I see alot of people using pi or (p)rocessing (i)nstruction to mean a local procressing directive. I am using here and in TreeNode to mean also server-side instructions, which are often found in the wild. Please remember that you will not see these from a remote URL.

ARGUMENTS

These are the arguments you can specify upon instantiation. In most cases you can also set them yourself after you have an object of this class via $tree->{'the_option'} = $whatever.

markup

Valid options are 'xml' or 'html'. This just specifies which parser to use. I would like to, in the future, add more parsers to this list. The default is 'html', which is much more forgiving.

parser_options

This parameters requests an anonymous hash with parser-specific options. If you specified 'xml' for markup then the parser_options argument will be passed to XML::Parser. Otherwise it will go to HTML::TreeBuilder.

no_squash_whitespace

There are three modes to this argument:

mode 0

Squash all whitespace. This is the default mode.

mode 1

Set no_squash_whitespace to a true value to keep the tree as close to the original document as possible.

mode 2

Set no_squash_whitespace to an anonymous array containing tagnames of which you want to preserve. This is handy when re-creating or transforming HTML documents containing pre-formatted text, such as script, style, pre, or, sometimes, code. It is also wise to include the fabricated tag, pi. This is the tag that is made up when either <% or <? is encountered, except when within quotes. See Also Markup::TreeNode for a bit more on this.

Example:

        my $tree = Markup::Tree->new ( no_squash_whitespace => [qw(script style pre code)] );
no_indent

It's all in the name. This value affects only (as of now) the save_as method. Again, there are three operating modes:

mode 0

Leave indentation on. This is the default mode.

mode 1

Setting no_indent to a true value will never indent.

mode 2

Set no_indent to an anonymous array containing tagnames of which you want to not indent. This is normally the same value as no_squash_whitespace.

METHODS

get_node (description)

Arguments:

description

Description must be one of the following: first, last, start, end, copy-of, copy, copy_of, or root.

first

Causes the method to return the first node in the tree, not including the root node. This is the first actual element found in the markup source.

last

Causes the method to return the last node in the tree.

start

An alias for first.

end

An alias for last.

copy-of

Returns a copy of the entire tree. This allows you to have two copies in memory. One that you can chop to bits and another that you can preserve.

copy

An alias for copy-of.

copy_of

An alias for copy-of.

root

Causes the method to return the root node. This is equivalant to $tree->tree.

Example:

        my $first_node = $tree->get_node('first');
        print "The first node in the tree is a ".$first_node->{'tagname'}." node.\n";
parse_file (FILE)

Arguments:

FILE to be parsed

Example:

        $tree->parse_file ('http://lackluster.tzo.com:1024');
        # or
        $tree->parse_file (\*INPUT);
        # or
        $tree->parse_file ('/home/lackluster/public_html/index.html');

Returns: a refrence to the parser so that you can say things like

        $tree = Markup::Tree->new()->parse_file('noname.html');

Note that this will close the file(handle).

parse (DATA)

Just the same as HTML or XML ::Parse's parse method. Pass in markup data. For HTML you will need to call eof().

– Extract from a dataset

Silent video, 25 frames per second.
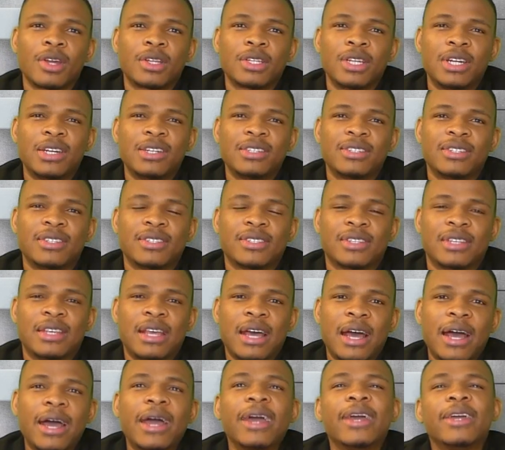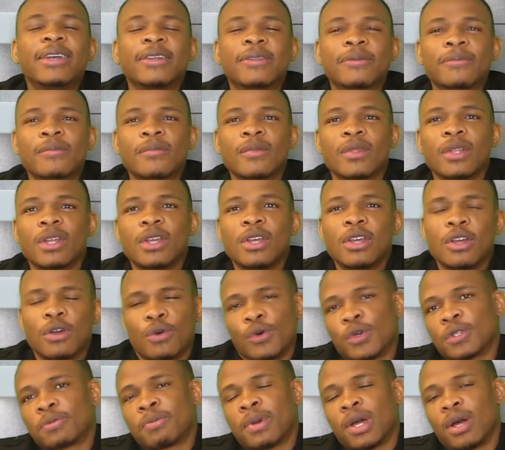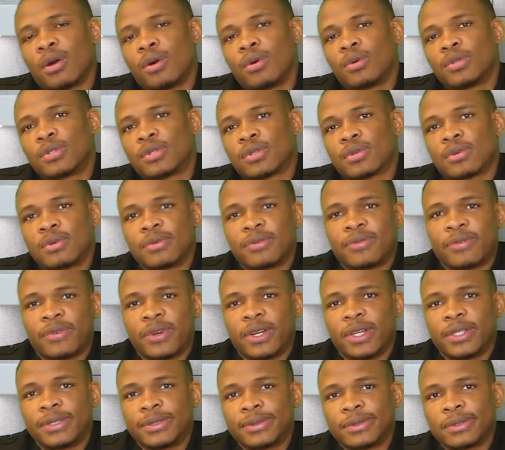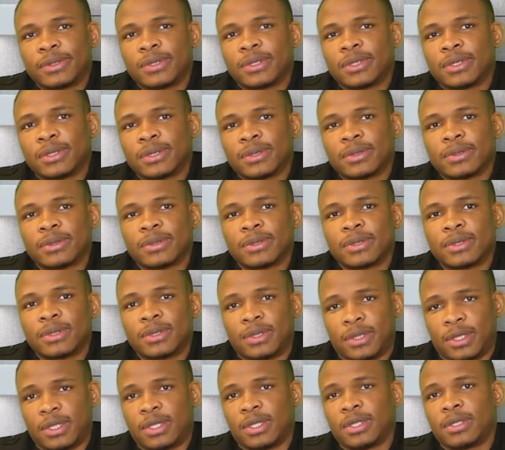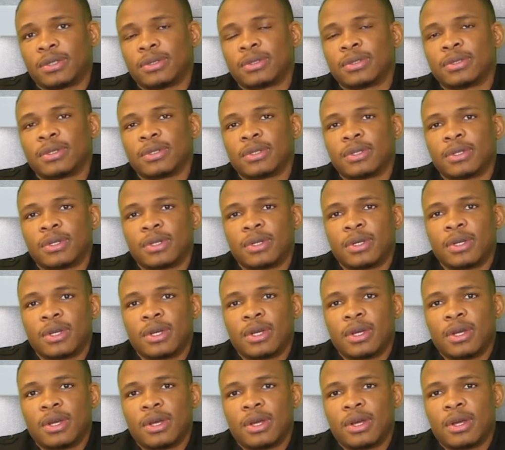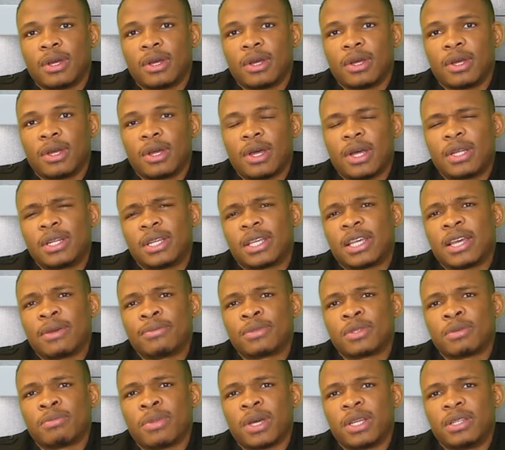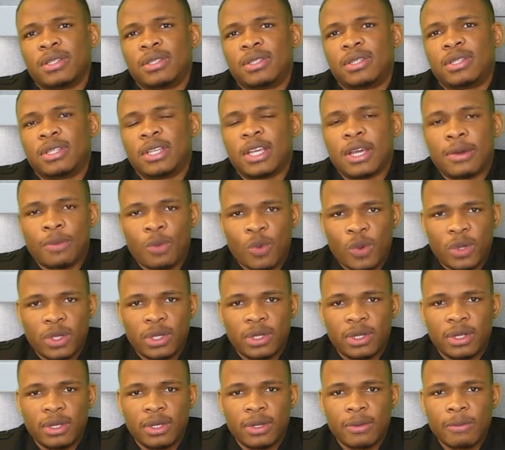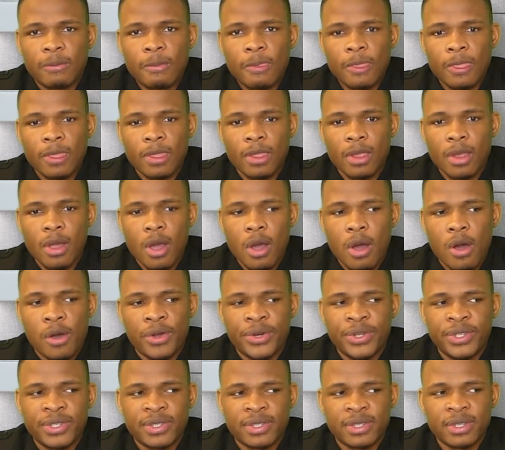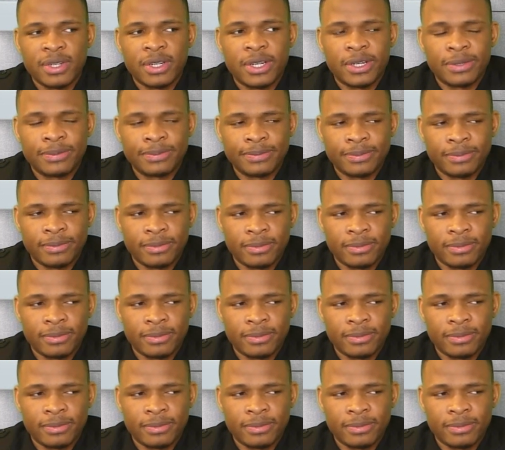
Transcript: There is this guy, was my old school friend, yeah, and he came to my DM one day on Instagram.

Returns: a refrence to the parser

eof ( )

Signals the end of HTML markup. Calling eof on XML data will not generate an error, it just won't do anything.

Returns: a refrence to the parser

save_as (FILE [, type])

Saves the tree to FILE as type, if specified.

Arguments:

FILE

This is the filename or handle to write the information in. If this argument is textual, the method will try to guess, based on the file extension, the second argument if not present.

type

Valid values are 'html' or 'xml'. Will also accept 'xhtml'. Default is 'html'.

Example: $tree->save_as ('/home/lackluster/public_html/transformed.html.xml', 'xml');

foreach_node (start_CODE [, end_CODE] [, start_from])

Loops through each node in the syntax tree, calling start_CODE and, if present, end_CODE. This method makes looping through the tree really quite simple and lends itself well to saving files to your own format.

Arguments:

start_CODE

This CODE ref will be called when a node is encounted and before its children have been processed. A Markup::TreeNode element will be passed to your sub.

end_CODE

If this parameter is present, then the CODE ref will be called after a node is encountered and after its children have been processed. If end_CODE is not a CODE ref, but instead a Markup::TreeNode, the method will interpret end_CODE as start_from.

start_from

Instead of looping over the whole tree, this value can be a Markup::TreeNode start point. (See "BUGS" section)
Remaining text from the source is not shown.